-------- DATA TO PROCESS --------
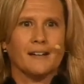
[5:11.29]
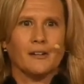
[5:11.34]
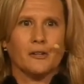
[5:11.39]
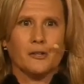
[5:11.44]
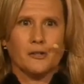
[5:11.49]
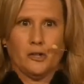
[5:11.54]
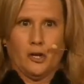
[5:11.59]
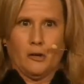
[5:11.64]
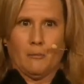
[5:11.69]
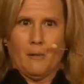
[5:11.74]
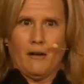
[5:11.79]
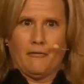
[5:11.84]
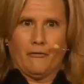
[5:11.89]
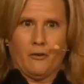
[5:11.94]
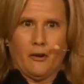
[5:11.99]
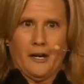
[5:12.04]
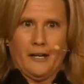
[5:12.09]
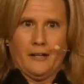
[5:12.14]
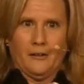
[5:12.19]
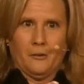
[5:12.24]
You're my
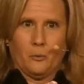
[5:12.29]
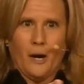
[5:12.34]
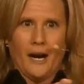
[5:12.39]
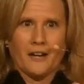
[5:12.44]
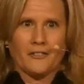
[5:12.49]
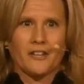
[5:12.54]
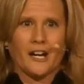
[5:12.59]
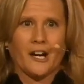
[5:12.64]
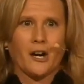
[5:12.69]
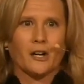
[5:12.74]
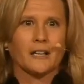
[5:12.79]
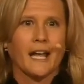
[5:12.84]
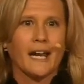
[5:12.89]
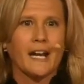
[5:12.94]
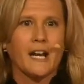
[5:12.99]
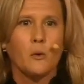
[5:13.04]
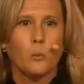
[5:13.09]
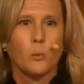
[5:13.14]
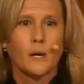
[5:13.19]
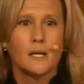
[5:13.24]
friend. Right there.
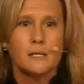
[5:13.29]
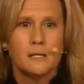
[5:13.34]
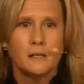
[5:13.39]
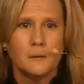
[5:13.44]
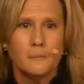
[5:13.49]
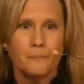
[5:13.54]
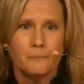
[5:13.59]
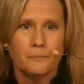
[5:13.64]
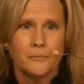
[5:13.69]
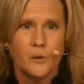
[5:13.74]
Lady Wisdom,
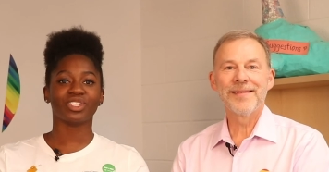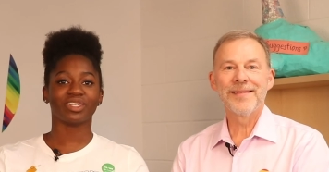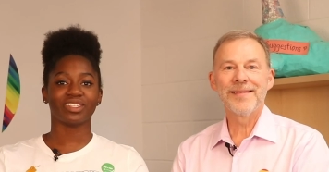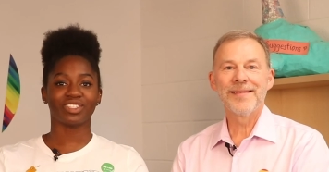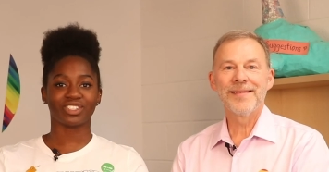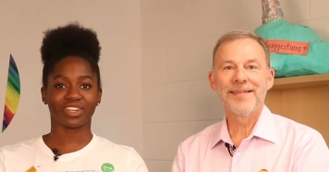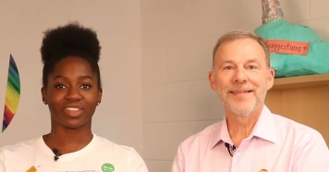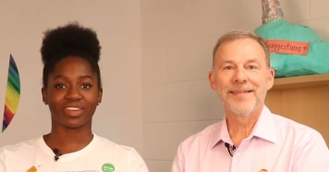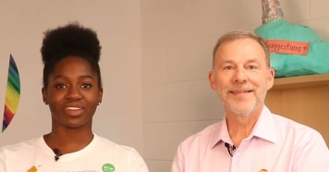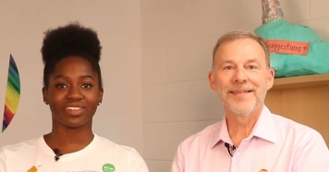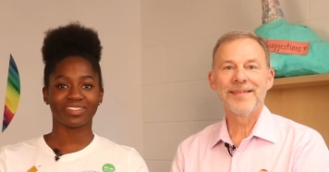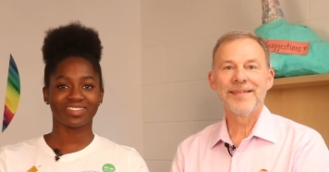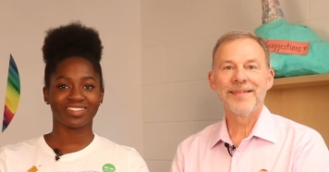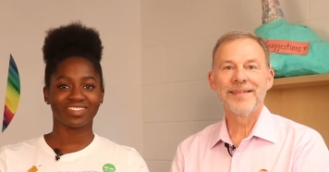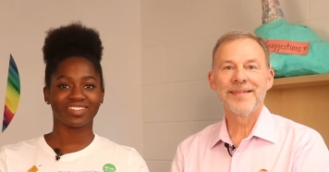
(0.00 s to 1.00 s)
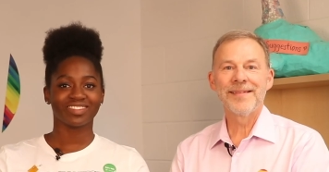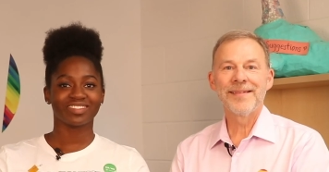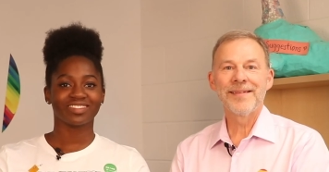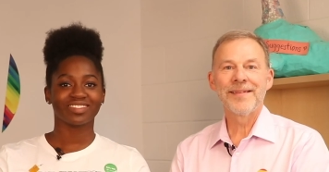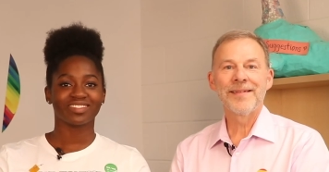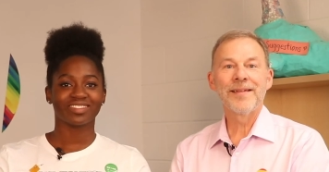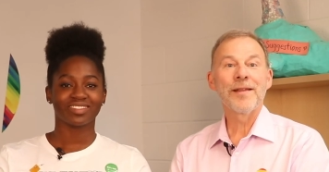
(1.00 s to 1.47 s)
Speaker 1: and each other.
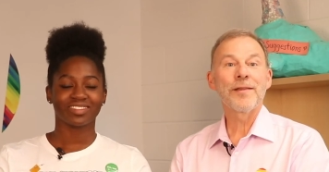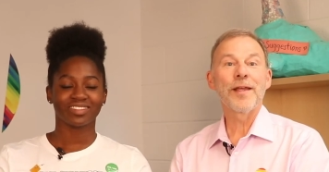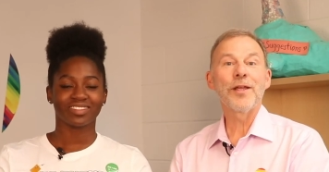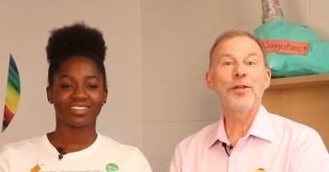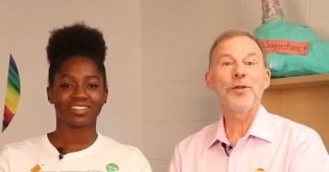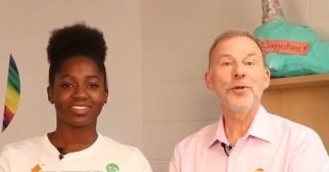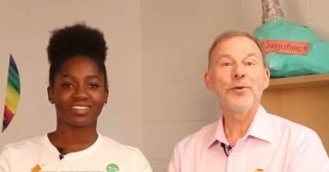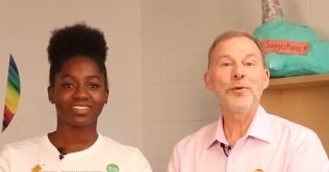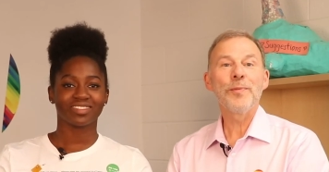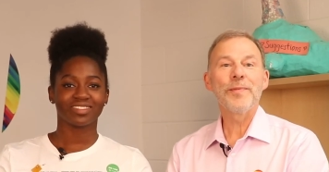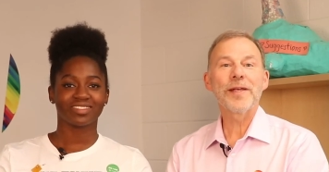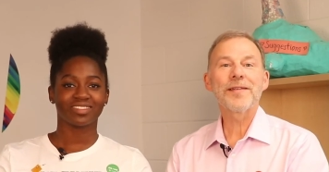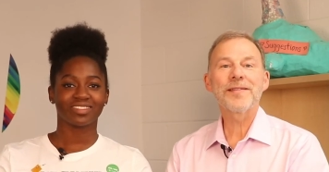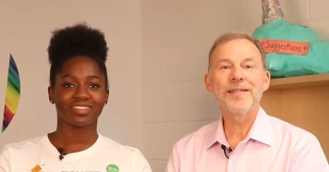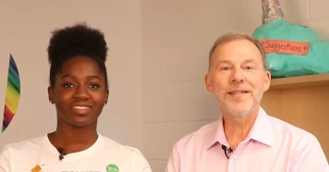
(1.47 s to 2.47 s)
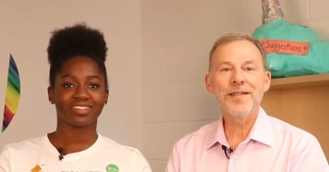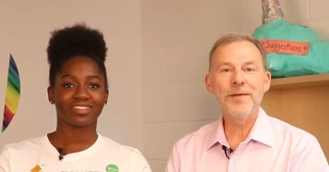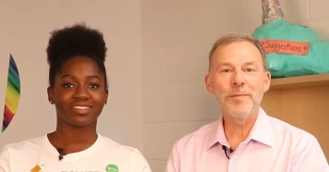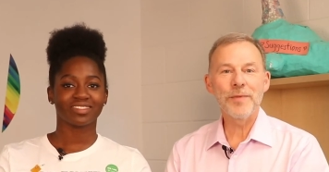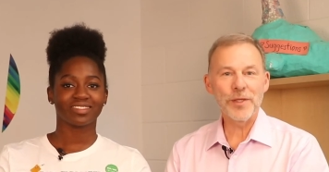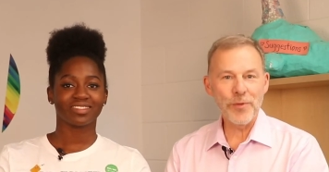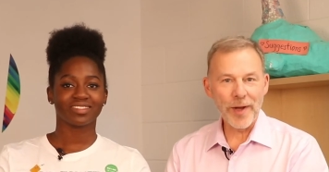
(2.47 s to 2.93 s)
Speaker 2: Thank you. Merci.
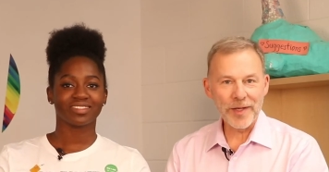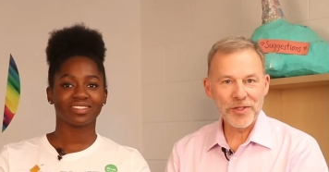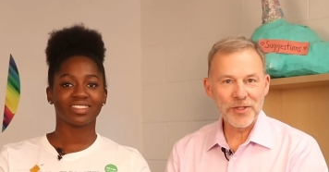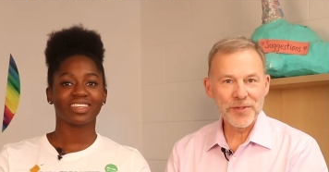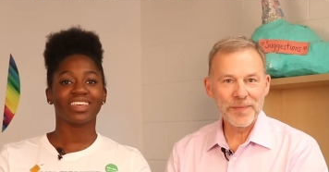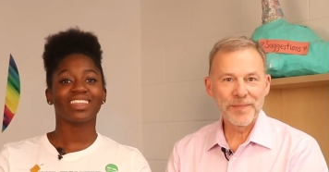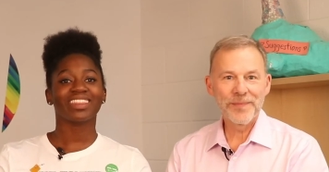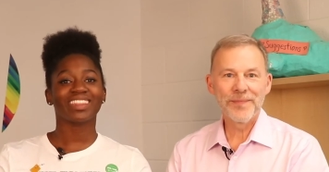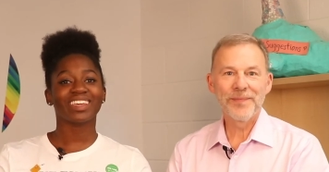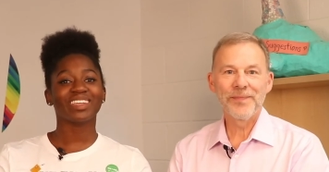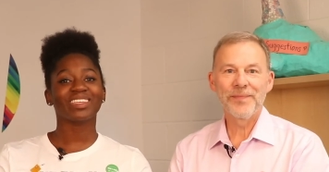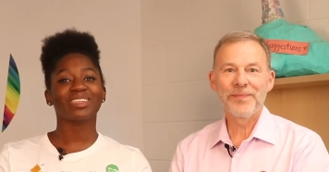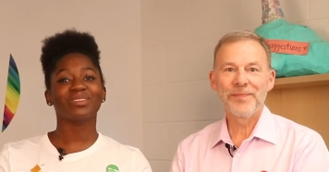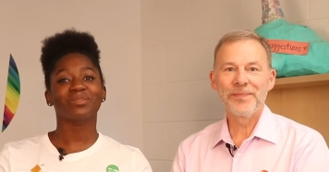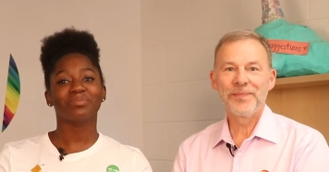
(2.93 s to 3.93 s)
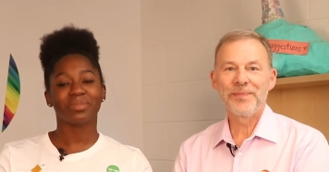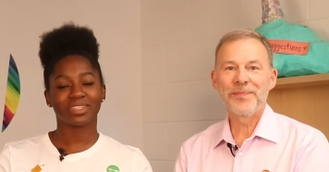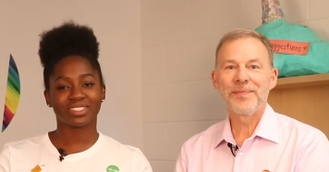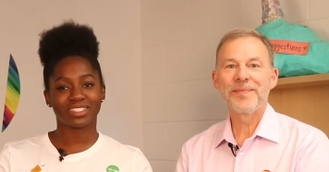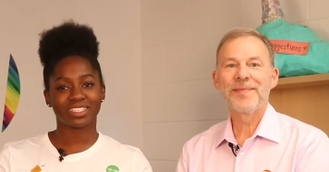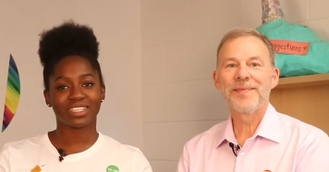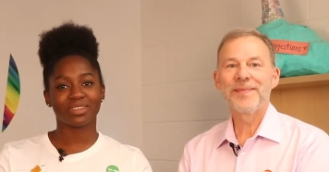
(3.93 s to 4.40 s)
Miigwech.
Speaker 1: Thank you,
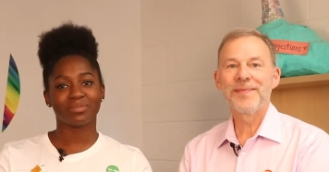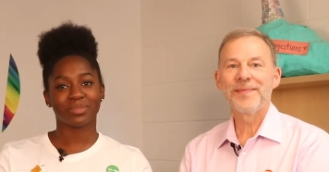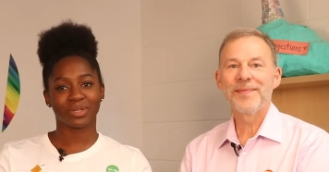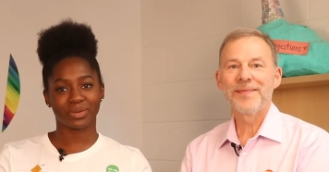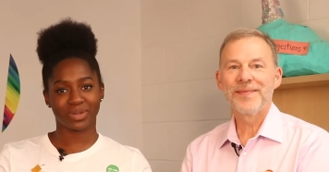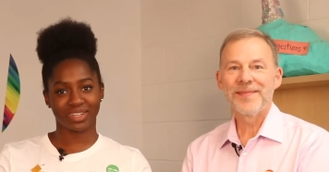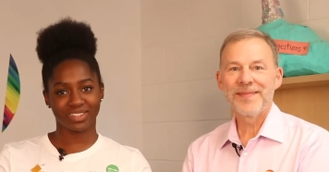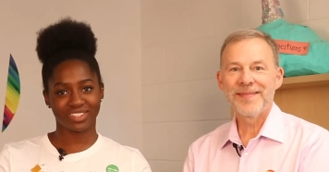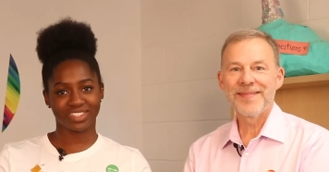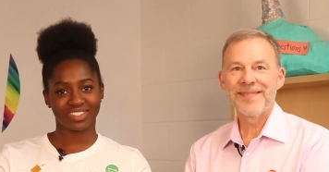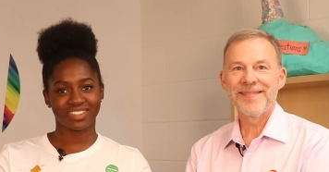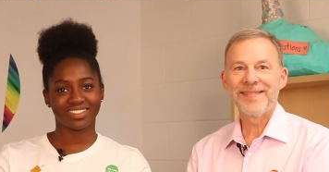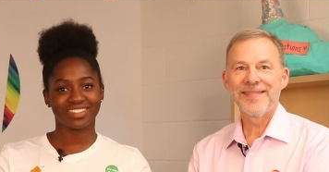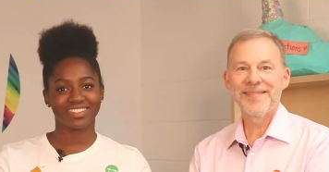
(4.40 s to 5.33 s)
merci, miigwech.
--------
WORK TO COMPLETE => The entries must be repeated exactly. Leave the images out.

ANSWER FOR THE TASK =>
[5:11.29]
[5:11.34]
[5:11.39]
[5:11.44]
[5:11.49]
[5:11.54]
[5:11.59]
[5:11.64]
[5:11.69]
[5:11.74]
[5:11.79]
[5:11.84]
[5:11.89]
[5:11.94]
[5:11.99]
[5:12.04]
[5:12.09]
[5:12.14]
[5:12.19]
[5:12.24]
You're my
[5:12.29]
[5:12.34]
[5:12.39]
[5:12.44]
[5:12.49]
[5:12.54]
[5:12.59]
[5:12.64]
[5:12.69]
[5:12.74]
[5:12.79]
[5:12.84]
[5:12.89]
[5:12.94]
[5:12.99]
[5:13.04]
[5:13.09]
[5:13.14]
[5:13.19]
[5:13.24]
friend. Right there.
[5:13.29]
[5:13.34]
[5:13.39]
[5:13.44]
[5:13.49]
[5:13.54]
[5:13.59]
[5:13.64]
[5:13.69]
[5:13.74]
Lady Wisdom,
(0.00 s to 1.00 s)
(1.00 s to 1.47 s)
Speaker 1: and each other.
(1.47 s to 2.47 s)
(2.47 s to 2.93 s)
Speaker 2: Thank you. Merci.
(2.93 s to 3.93 s)
(3.93 s to 4.40 s)
Miigwech.
Speaker 1: Thank you,
(4.40 s to 5.33 s)
merci, miigwech.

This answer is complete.